- Task brief -
Print each of the entries exactly, leaving nothing out.

- Source information -
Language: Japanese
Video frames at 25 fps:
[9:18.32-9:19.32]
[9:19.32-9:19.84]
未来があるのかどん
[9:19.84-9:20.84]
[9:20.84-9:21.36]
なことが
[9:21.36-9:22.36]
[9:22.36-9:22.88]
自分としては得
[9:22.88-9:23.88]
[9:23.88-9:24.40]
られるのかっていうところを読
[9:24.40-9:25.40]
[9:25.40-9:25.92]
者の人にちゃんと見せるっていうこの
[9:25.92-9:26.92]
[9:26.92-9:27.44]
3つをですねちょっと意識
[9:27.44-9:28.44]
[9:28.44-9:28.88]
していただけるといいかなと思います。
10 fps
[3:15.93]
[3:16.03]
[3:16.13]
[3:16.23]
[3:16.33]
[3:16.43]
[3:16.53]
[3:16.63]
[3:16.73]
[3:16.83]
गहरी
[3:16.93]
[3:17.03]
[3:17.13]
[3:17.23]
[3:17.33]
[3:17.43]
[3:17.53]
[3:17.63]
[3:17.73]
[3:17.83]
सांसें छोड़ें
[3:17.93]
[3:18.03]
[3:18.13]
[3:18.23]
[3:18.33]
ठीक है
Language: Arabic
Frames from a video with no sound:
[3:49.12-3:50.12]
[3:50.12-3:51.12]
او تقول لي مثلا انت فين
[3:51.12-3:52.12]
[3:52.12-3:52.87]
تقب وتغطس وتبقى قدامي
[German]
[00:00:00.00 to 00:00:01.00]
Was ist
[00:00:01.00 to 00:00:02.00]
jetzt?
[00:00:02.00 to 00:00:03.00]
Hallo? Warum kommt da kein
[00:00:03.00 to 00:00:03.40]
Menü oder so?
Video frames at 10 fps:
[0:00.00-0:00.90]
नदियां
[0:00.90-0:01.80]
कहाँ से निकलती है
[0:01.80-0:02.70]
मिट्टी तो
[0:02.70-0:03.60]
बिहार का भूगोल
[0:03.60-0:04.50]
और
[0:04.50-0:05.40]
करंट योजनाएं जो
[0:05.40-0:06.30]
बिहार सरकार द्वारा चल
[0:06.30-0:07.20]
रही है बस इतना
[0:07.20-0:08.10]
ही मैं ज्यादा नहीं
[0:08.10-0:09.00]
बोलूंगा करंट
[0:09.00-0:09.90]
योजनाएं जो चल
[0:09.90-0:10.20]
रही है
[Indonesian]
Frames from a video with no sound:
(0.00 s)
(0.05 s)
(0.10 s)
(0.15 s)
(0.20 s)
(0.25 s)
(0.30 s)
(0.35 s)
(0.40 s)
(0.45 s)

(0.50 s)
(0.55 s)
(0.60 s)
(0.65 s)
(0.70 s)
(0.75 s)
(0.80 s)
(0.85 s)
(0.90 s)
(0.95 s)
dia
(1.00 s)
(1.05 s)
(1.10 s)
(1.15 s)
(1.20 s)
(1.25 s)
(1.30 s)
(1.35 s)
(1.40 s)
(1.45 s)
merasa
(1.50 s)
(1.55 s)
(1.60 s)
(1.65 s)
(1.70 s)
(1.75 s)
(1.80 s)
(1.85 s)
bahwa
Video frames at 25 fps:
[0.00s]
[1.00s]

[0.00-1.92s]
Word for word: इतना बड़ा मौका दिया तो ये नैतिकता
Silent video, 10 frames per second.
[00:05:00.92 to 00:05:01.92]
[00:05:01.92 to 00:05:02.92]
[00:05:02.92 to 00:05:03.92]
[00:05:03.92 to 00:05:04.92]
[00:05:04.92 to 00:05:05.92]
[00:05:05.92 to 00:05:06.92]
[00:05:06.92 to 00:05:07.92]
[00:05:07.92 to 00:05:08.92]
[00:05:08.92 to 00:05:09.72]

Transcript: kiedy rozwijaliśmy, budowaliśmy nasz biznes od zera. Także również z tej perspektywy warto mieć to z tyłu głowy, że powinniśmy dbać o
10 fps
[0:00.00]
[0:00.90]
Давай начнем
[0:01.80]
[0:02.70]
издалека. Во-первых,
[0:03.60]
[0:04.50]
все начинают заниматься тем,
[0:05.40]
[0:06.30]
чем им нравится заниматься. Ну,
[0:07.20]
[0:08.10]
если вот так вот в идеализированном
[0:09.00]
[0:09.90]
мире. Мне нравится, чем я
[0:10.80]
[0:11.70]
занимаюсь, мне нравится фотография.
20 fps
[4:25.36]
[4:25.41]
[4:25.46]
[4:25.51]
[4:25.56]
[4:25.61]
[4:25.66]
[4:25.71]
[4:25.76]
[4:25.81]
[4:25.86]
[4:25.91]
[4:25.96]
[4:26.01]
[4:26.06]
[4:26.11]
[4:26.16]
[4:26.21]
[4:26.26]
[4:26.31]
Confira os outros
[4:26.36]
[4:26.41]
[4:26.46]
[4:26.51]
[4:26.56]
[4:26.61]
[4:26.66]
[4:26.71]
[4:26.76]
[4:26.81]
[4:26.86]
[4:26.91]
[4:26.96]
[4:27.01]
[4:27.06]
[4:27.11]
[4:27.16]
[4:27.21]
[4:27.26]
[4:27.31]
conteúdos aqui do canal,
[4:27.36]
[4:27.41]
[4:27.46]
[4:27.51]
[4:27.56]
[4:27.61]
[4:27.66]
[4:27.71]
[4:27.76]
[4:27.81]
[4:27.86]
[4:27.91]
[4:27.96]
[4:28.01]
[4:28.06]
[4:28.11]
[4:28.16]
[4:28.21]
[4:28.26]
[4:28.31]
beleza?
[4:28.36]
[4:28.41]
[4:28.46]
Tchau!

- Exercise output -
Language: Japanese
Video frames at 25 fps:
[9:18.32-9:19.32]
[9:19.32-9:19.84]
未来があるのかどん
[9:19.84-9:20.84]
[9:20.84-9:21.36]
なことが
[9:21.36-9:22.36]
[9:22.36-9:22.88]
自分としては得
[9:22.88-9:23.88]
[9:23.88-9:24.40]
られるのかっていうところを読
[9:24.40-9:25.40]
[9:25.40-9:25.92]
者の人にちゃんと見せるっていうこの
[9:25.92-9:26.92]
[9:26.92-9:27.44]
3つをですねちょっと意識
[9:27.44-9:28.44]
[9:28.44-9:28.88]
していただけるといいかなと思います。
10 fps
[3:15.93]
[3:16.03]
[3:16.13]
[3:16.23]
[3:16.33]
[3:16.43]
[3:16.53]
[3:16.63]
[3:16.73]
[3:16.83]
गहरी
[3:16.93]
[3:17.03]
[3:17.13]
[3:17.23]
[3:17.33]
[3:17.43]
[3:17.53]
[3:17.63]
[3:17.73]
[3:17.83]
सांसें छोड़ें
[3:17.93]
[3:18.03]
[3:18.13]
[3:18.23]
[3:18.33]
ठीक है
Language: Arabic
Frames from a video with no sound:
[3:49.12-3:50.12]
[3:50.12-3:51.12]
او تقول لي مثلا انت فين
[3:51.12-3:52.12]
[3:52.12-3:52.87]
تقب وتغطس وتبقى قدامي
[German]
[00:00:00.00 to 00:00:01.00]
Was ist
[00:00:01.00 to 00:00:02.00]
jetzt?
[00:00:02.00 to 00:00:03.00]
Hallo? Warum kommt da kein
[00:00:03.00 to 00:00:03.40]
Menü oder so?
Video frames at 10 fps:
[0:00.00-0:00.90]
नदियां
[0:00.90-0:01.80]
कहाँ से निकलती है
[0:01.80-0:02.70]
मिट्टी तो
[0:02.70-0:03.60]
बिहार का भूगोल
[0:03.60-0:04.50]
और
[0:04.50-0:05.40]
करंट योजनाएं जो
[0:05.40-0:06.30]
बिहार सरकार द्वारा चल
[0:06.30-0:07.20]
रही है बस इतना
[0:07.20-0:08.10]
ही मैं ज्यादा नहीं
[0:08.10-0:09.00]
बोलूंगा करंट
[0:09.00-0:09.90]
योजनाएं जो चल
[0:09.90-0:10.20]
रही है
[Indonesian]
Frames from a video with no sound:
(0.00 s)
(0.05 s)
(0.10 s)
(0.15 s)
(0.20 s)
(0.25 s)
(0.30 s)
(0.35 s)
(0.40 s)
(0.45 s)

(0.50 s)
(0.55 s)
(0.60 s)
(0.65 s)
(0.70 s)
(0.75 s)
(0.80 s)
(0.85 s)
(0.90 s)
(0.95 s)
dia
(1.00 s)
(1.05 s)
(1.10 s)
(1.15 s)
(1.20 s)
(1.25 s)
(1.30 s)
(1.35 s)
(1.40 s)
(1.45 s)
merasa
(1.50 s)
(1.55 s)
(1.60 s)
(1.65 s)
(1.70 s)
(1.75 s)
(1.80 s)
(1.85 s)
bahwa
Video frames at 25 fps:
[0.00s]
[1.00s]

[0.00-1.92s]
Word for word: इतना बड़ा मौका दिया तो ये नैतिकता
Silent video, 10 frames per second.
[00:05:00.92 to 00:05:01.92]
[00:05:01.92 to 00:05:02.92]
[00:05:02.92 to 00:05:03.92]
[00:05:03.92 to 00:05:04.92]
[00:05:04.92 to 00:05:05.92]
[00:05:05.92 to 00:05:06.92]
[00:05:06.92 to 00:05:07.92]
[00:05:07.92 to 00:05:08.92]
[00:05:08.92 to 00:05:09.72]

Transcript: kiedy rozwijaliśmy, budowaliśmy nasz biznes od zera. Także również z tej perspektywy warto mieć to z tyłu głowy, że powinniśmy dbać o
10 fps
[0:00.00]
[0:00.90]
Давай начнем
[0:01.80]
[0:02.70]
издалека. Во-первых,
[0:03.60]
[0:04.50]
все начинают заниматься тем,
[0:05.40]
[0:06.30]
чем им нравится заниматься. Ну,
[0:07.20]
[0:08.10]
если вот так вот в идеализированном
[0:09.00]
[0:09.90]
мире. Мне нравится, чем я
[0:10.80]
[0:11.70]
занимаюсь, мне нравится фотография.
20 fps
[4:25.36]
[4:25.41]
[4:25.46]
[4:25.51]
[4:25.56]
[4:25.61]
[4:25.66]
[4:25.71]
[4:25.76]
[4:25.81]
[4:25.86]
[4:25.91]
[4:25.96]
[4:26.01]
[4:26.06]
[4:26.11]
[4:26.16]
[4:26.21]
[4:26.26]
[4:26.31]
Confira os outros
[4:26.36]
[4:26.41]
[4:26.46]
[4:26.51]
[4:26.56]
[4:26.61]
[4:26.66]
[4:26.71]
[4:26.76]
[4:26.81]
[4:26.86]
[4:26.91]
[4:26.96]
[4:27.01]
[4:27.06]
[4:27.11]
[4:27.16]
[4:27.21]
[4:27.26]
[4:27.31]
conteúdos aqui do canal,
[4:27.36]
[4:27.41]
[4:27.46]
[4:27.51]
[4:27.56]
[4:27.61]
[4:27.66]
[4:27.71]
[4:27.76]
[4:27.81]
[4:27.86]
[4:27.91]
[4:27.96]
[4:28.01]
[4:28.06]
[4:28.11]
[4:28.16]
[4:28.21]
[4:28.26]
[4:28.31]
beleza?
[4:28.36]
[4:28.41]
[4:28.46]
Tchau!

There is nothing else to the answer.